[Saved data entries]
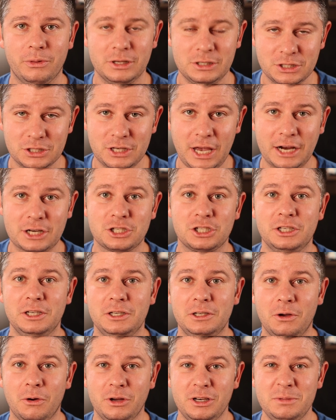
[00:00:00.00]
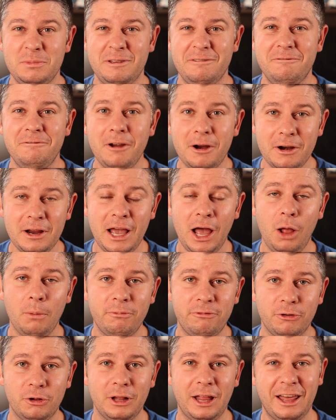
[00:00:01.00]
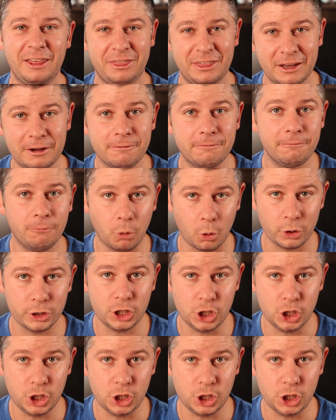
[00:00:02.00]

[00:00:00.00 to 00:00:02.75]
this is actually going to be very helpful, I think, for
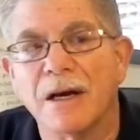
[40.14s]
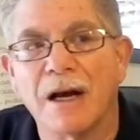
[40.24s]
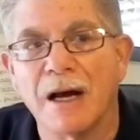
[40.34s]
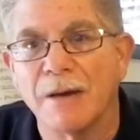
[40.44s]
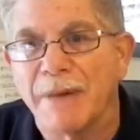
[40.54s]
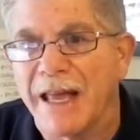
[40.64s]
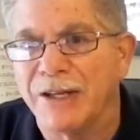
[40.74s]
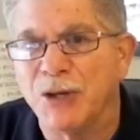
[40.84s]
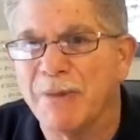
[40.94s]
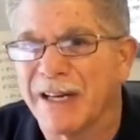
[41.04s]

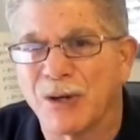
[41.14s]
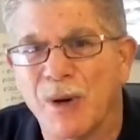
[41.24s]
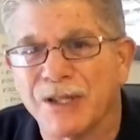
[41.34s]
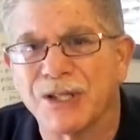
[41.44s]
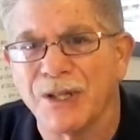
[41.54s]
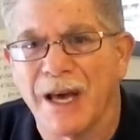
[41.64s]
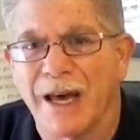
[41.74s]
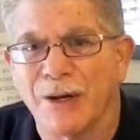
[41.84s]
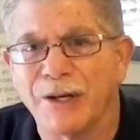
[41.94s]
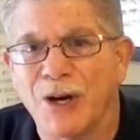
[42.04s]
and you might question
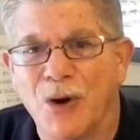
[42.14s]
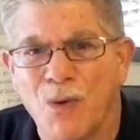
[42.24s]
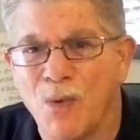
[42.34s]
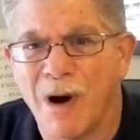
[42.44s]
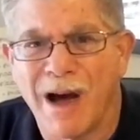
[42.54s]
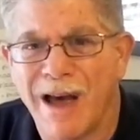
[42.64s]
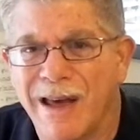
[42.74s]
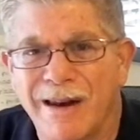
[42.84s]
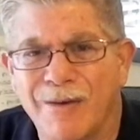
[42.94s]
that. You know, why?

■ Problem to solve ■
An exact reproduction of every record above is required, with no pictures included.

■ Your solution ■
[00:00:00.00]
[00:00:01.00]
[00:00:02.00]

[00:00:00.00 to 00:00:02.75]
this is actually going to be very helpful, I think, for
[40.14s]
[40.24s]
[40.34s]
[40.44s]
[40.54s]
[40.64s]
[40.74s]
[40.84s]
[40.94s]
[41.04s]

[41.14s]
[41.24s]
[41.34s]
[41.44s]
[41.54s]
[41.64s]
[41.74s]
[41.84s]
[41.94s]
[42.04s]
and you might question
[42.14s]
[42.24s]
[42.34s]
[42.44s]
[42.54s]
[42.64s]
[42.74s]
[42.84s]
[42.94s]
that. You know, why?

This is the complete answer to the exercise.